-- Exercise prompt --
Type out all the records word for word. Any pictures are to be left out.
----
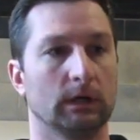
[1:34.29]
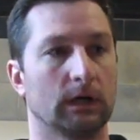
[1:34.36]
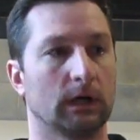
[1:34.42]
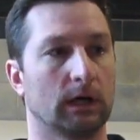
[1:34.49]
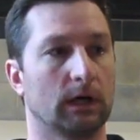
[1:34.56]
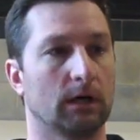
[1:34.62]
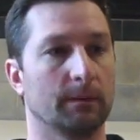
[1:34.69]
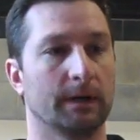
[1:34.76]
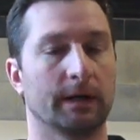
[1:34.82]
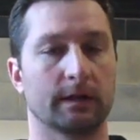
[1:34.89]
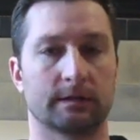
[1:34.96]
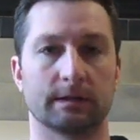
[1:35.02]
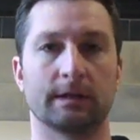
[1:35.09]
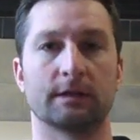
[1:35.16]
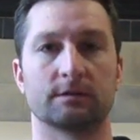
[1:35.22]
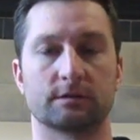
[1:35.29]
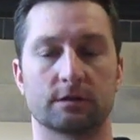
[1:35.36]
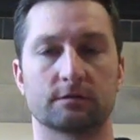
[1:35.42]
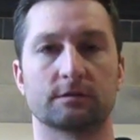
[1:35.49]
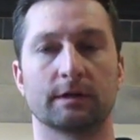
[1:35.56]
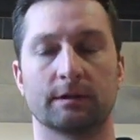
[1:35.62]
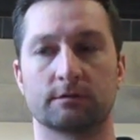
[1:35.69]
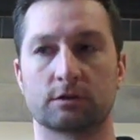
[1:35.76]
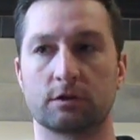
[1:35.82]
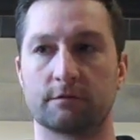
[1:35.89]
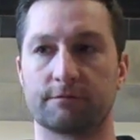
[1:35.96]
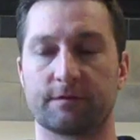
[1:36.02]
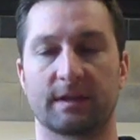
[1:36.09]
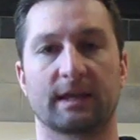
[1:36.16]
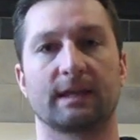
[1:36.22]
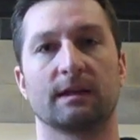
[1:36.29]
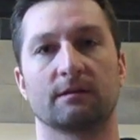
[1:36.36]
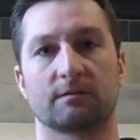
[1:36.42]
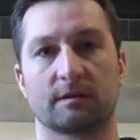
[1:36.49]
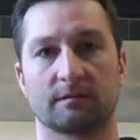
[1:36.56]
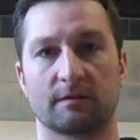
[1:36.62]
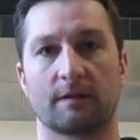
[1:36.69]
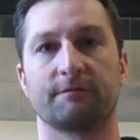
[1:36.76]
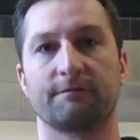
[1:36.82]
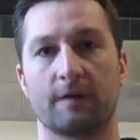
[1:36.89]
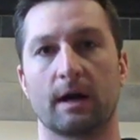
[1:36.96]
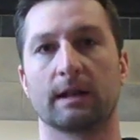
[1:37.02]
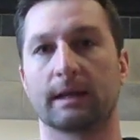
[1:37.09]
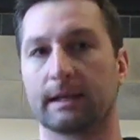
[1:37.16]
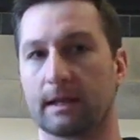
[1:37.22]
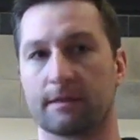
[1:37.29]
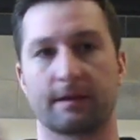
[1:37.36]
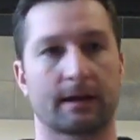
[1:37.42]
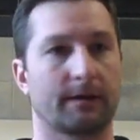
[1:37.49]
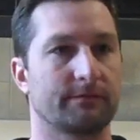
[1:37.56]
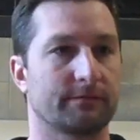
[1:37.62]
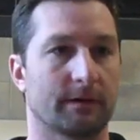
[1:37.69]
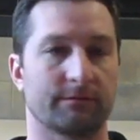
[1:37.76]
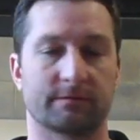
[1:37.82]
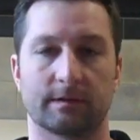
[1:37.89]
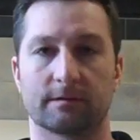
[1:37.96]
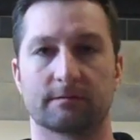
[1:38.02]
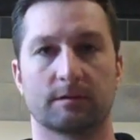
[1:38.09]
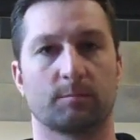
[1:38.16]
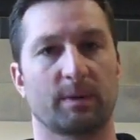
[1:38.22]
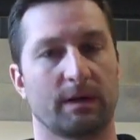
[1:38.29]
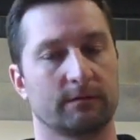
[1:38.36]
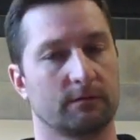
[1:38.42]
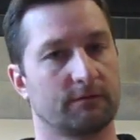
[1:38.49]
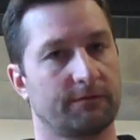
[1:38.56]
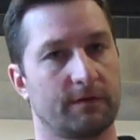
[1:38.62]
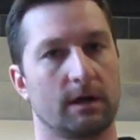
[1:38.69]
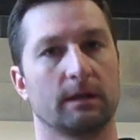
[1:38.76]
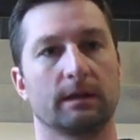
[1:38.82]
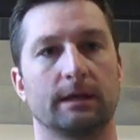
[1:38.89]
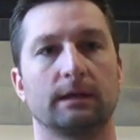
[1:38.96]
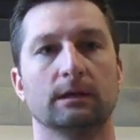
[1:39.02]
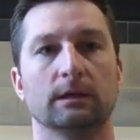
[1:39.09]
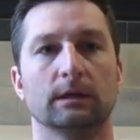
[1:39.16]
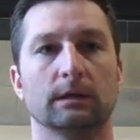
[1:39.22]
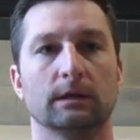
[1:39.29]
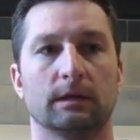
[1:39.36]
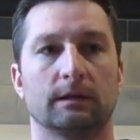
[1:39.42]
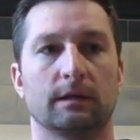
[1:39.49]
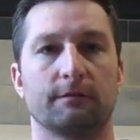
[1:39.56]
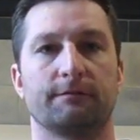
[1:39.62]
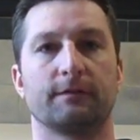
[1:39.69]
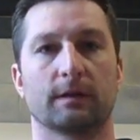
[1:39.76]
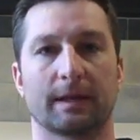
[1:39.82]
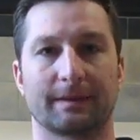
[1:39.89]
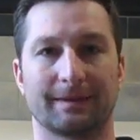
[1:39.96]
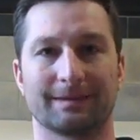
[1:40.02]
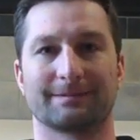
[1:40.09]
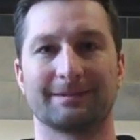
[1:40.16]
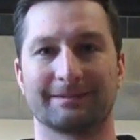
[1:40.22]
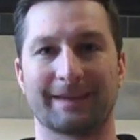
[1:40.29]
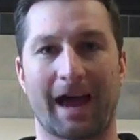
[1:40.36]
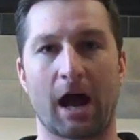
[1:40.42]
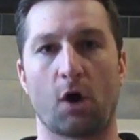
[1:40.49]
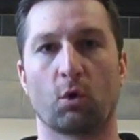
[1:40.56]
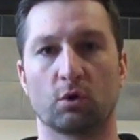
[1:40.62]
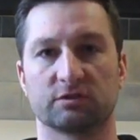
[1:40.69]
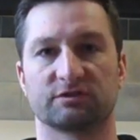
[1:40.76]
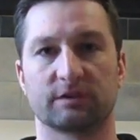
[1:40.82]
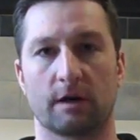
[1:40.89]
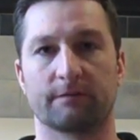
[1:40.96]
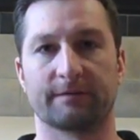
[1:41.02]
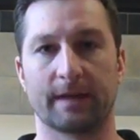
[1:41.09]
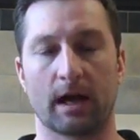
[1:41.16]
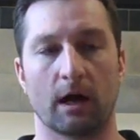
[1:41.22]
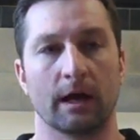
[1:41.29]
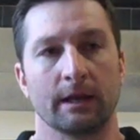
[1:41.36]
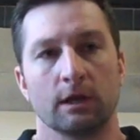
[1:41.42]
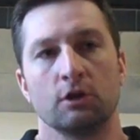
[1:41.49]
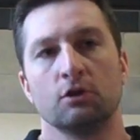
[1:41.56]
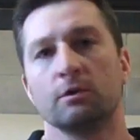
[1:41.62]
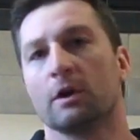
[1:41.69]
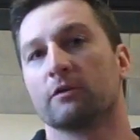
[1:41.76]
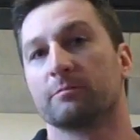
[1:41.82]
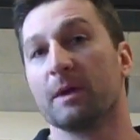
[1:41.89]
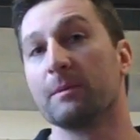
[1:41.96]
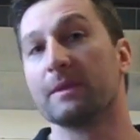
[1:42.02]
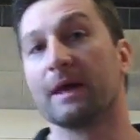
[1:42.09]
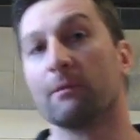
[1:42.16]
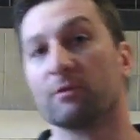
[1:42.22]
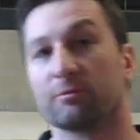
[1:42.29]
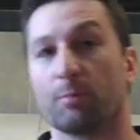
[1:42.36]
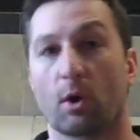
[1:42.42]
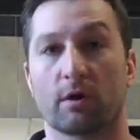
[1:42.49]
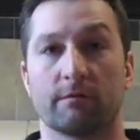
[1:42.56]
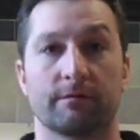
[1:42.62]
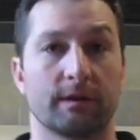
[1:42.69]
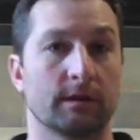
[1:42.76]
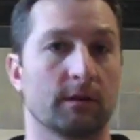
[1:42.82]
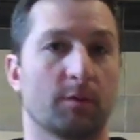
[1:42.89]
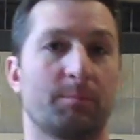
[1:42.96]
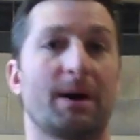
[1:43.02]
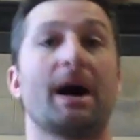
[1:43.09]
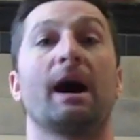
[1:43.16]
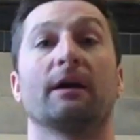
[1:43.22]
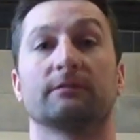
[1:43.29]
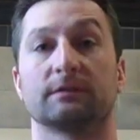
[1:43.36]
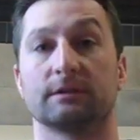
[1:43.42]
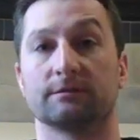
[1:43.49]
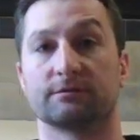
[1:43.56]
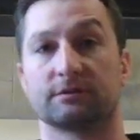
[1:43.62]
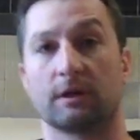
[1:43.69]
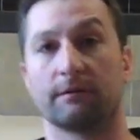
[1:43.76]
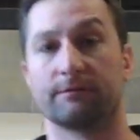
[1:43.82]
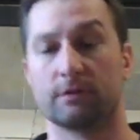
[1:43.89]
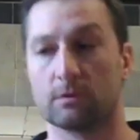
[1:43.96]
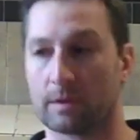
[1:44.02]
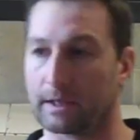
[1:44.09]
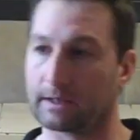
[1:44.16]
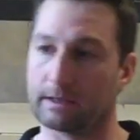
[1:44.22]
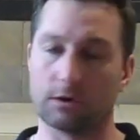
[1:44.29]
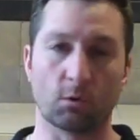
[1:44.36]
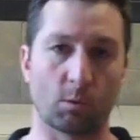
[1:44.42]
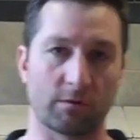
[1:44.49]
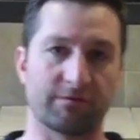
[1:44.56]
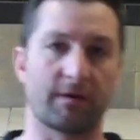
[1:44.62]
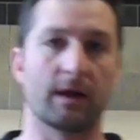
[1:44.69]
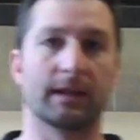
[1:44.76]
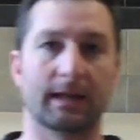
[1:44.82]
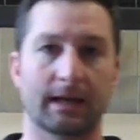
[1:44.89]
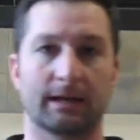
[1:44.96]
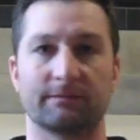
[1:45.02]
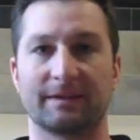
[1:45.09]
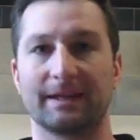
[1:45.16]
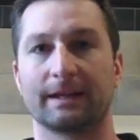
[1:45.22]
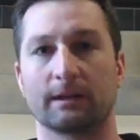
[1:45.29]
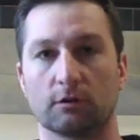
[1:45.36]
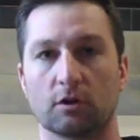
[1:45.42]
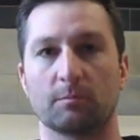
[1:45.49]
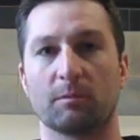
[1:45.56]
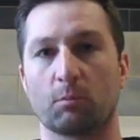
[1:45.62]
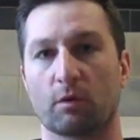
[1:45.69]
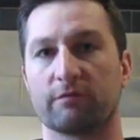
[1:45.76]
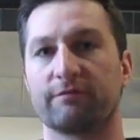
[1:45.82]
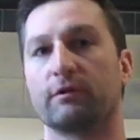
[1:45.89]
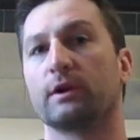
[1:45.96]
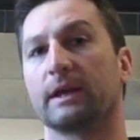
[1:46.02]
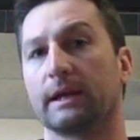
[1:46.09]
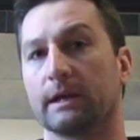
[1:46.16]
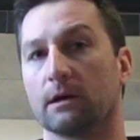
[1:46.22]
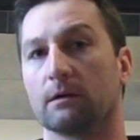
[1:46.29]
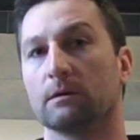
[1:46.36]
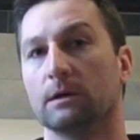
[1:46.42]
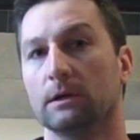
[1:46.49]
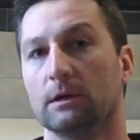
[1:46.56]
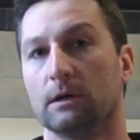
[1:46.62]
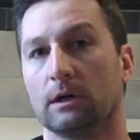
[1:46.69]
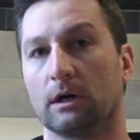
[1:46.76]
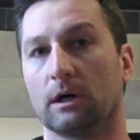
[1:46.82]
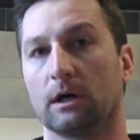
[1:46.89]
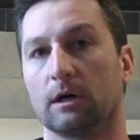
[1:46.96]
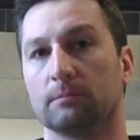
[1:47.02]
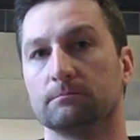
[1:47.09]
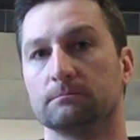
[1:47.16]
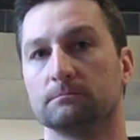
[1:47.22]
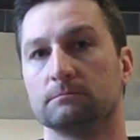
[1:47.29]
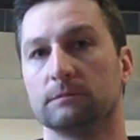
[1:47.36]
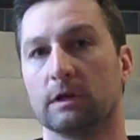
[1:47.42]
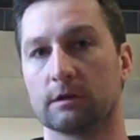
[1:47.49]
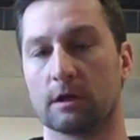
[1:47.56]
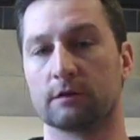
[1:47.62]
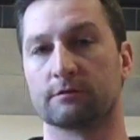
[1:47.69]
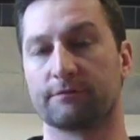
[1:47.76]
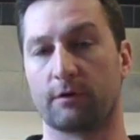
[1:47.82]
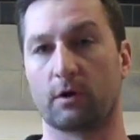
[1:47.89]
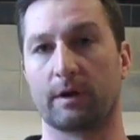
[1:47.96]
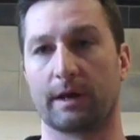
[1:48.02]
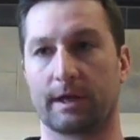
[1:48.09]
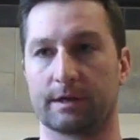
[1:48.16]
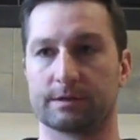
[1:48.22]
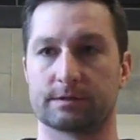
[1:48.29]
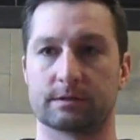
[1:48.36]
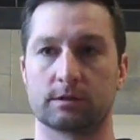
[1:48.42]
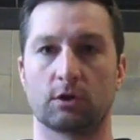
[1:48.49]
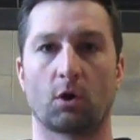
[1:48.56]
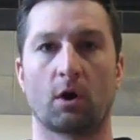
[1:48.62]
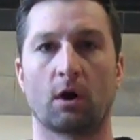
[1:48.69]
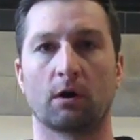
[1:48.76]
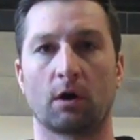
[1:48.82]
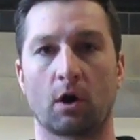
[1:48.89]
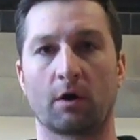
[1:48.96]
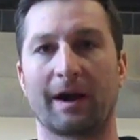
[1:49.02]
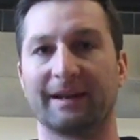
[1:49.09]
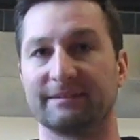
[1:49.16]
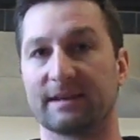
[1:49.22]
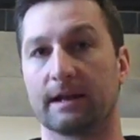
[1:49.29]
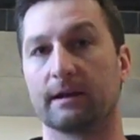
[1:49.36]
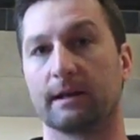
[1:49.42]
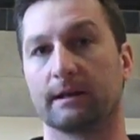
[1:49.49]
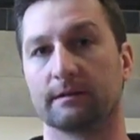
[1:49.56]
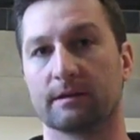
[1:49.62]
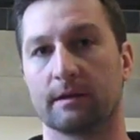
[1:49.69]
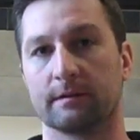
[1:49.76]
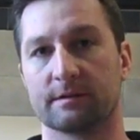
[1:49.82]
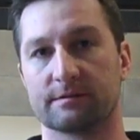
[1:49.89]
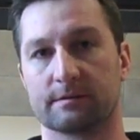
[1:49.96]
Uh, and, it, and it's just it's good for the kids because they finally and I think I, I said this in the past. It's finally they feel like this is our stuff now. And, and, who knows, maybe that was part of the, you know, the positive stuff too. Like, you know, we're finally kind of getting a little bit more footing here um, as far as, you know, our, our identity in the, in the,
----
-- Exercise answer --
[1:34.29]
[1:34.36]
[1:34.42]
[1:34.49]
[1:34.56]
[1:34.62]
[1:34.69]
[1:34.76]
[1:34.82]
[1:34.89]
[1:34.96]
[1:35.02]
[1:35.09]
[1:35.16]
[1:35.22]
[1:35.29]
[1:35.36]
[1:35.42]
[1:35.49]
[1:35.56]
[1:35.62]
[1:35.69]
[1:35.76]
[1:35.82]
[1:35.89]
[1:35.96]
[1:36.02]
[1:36.09]
[1:36.16]
[1:36.22]
[1:36.29]
[1:36.36]
[1:36.42]
[1:36.49]
[1:36.56]
[1:36.62]
[1:36.69]
[1:36.76]
[1:36.82]
[1:36.89]
[1:36.96]
[1:37.02]
[1:37.09]
[1:37.16]
[1:37.22]
[1:37.29]
[1:37.36]
[1:37.42]
[1:37.49]
[1:37.56]
[1:37.62]
[1:37.69]
[1:37.76]
[1:37.82]
[1:37.89]
[1:37.96]
[1:38.02]
[1:38.09]
[1:38.16]
[1:38.22]
[1:38.29]
[1:38.36]
[1:38.42]
[1:38.49]
[1:38.56]
[1:38.62]
[1:38.69]
[1:38.76]
[1:38.82]
[1:38.89]
[1:38.96]
[1:39.02]
[1:39.09]
[1:39.16]
[1:39.22]
[1:39.29]
[1:39.36]
[1:39.42]
[1:39.49]
[1:39.56]
[1:39.62]
[1:39.69]
[1:39.76]
[1:39.82]
[1:39.89]
[1:39.96]
[1:40.02]
[1:40.09]
[1:40.16]
[1:40.22]
[1:40.29]
[1:40.36]
[1:40.42]
[1:40.49]
[1:40.56]
[1:40.62]
[1:40.69]
[1:40.76]
[1:40.82]
[1:40.89]
[1:40.96]
[1:41.02]
[1:41.09]
[1:41.16]
[1:41.22]
[1:41.29]
[1:41.36]
[1:41.42]
[1:41.49]
[1:41.56]
[1:41.62]
[1:41.69]
[1:41.76]
[1:41.82]
[1:41.89]
[1:41.96]
[1:42.02]
[1:42.09]
[1:42.16]
[1:42.22]
[1:42.29]
[1:42.36]
[1:42.42]
[1:42.49]
[1:42.56]
[1:42.62]
[1:42.69]
[1:42.76]
[1:42.82]
[1:42.89]
[1:42.96]
[1:43.02]
[1:43.09]
[1:43.16]
[1:43.22]
[1:43.29]
[1:43.36]
[1:43.42]
[1:43.49]
[1:43.56]
[1:43.62]
[1:43.69]
[1:43.76]
[1:43.82]
[1:43.89]
[1:43.96]
[1:44.02]
[1:44.09]
[1:44.16]
[1:44.22]
[1:44.29]
[1:44.36]
[1:44.42]
[1:44.49]
[1:44.56]
[1:44.62]
[1:44.69]
[1:44.76]
[1:44.82]
[1:44.89]
[1:44.96]
[1:45.02]
[1:45.09]
[1:45.16]
[1:45.22]
[1:45.29]
[1:45.36]
[1:45.42]
[1:45.49]
[1:45.56]
[1:45.62]
[1:45.69]
[1:45.76]
[1:45.82]
[1:45.89]
[1:45.96]
[1:46.02]
[1:46.09]
[1:46.16]
[1:46.22]
[1:46.29]
[1:46.36]
[1:46.42]
[1:46.49]
[1:46.56]
[1:46.62]
[1:46.69]
[1:46.76]
[1:46.82]
[1:46.89]
[1:46.96]
[1:47.02]
[1:47.09]
[1:47.16]
[1:47.22]
[1:47.29]
[1:47.36]
[1:47.42]
[1:47.49]
[1:47.56]
[1:47.62]
[1:47.69]
[1:47.76]
[1:47.82]
[1:47.89]
[1:47.96]
[1:48.02]
[1:48.09]
[1:48.16]
[1:48.22]
[1:48.29]
[1:48.36]
[1:48.42]
[1:48.49]
[1:48.56]
[1:48.62]
[1:48.69]
[1:48.76]
[1:48.82]
[1:48.89]
[1:48.96]
[1:49.02]
[1:49.09]
[1:49.16]
[1:49.22]
[1:49.29]
[1:49.36]
[1:49.42]
[1:49.49]
[1:49.56]
[1:49.62]
[1:49.69]
[1:49.76]
[1:49.82]
[1:49.89]
[1:49.96]
Uh, and, it, and it's just it's good for the kids because they finally and I think I, I said this in the past. It's finally they feel like this is our stuff now. And, and, who knows, maybe that was part of the, you know, the positive stuff too. Like, you know, we're finally kind of getting a little bit more footing here um, as far as, you know, our, our identity in the, in the,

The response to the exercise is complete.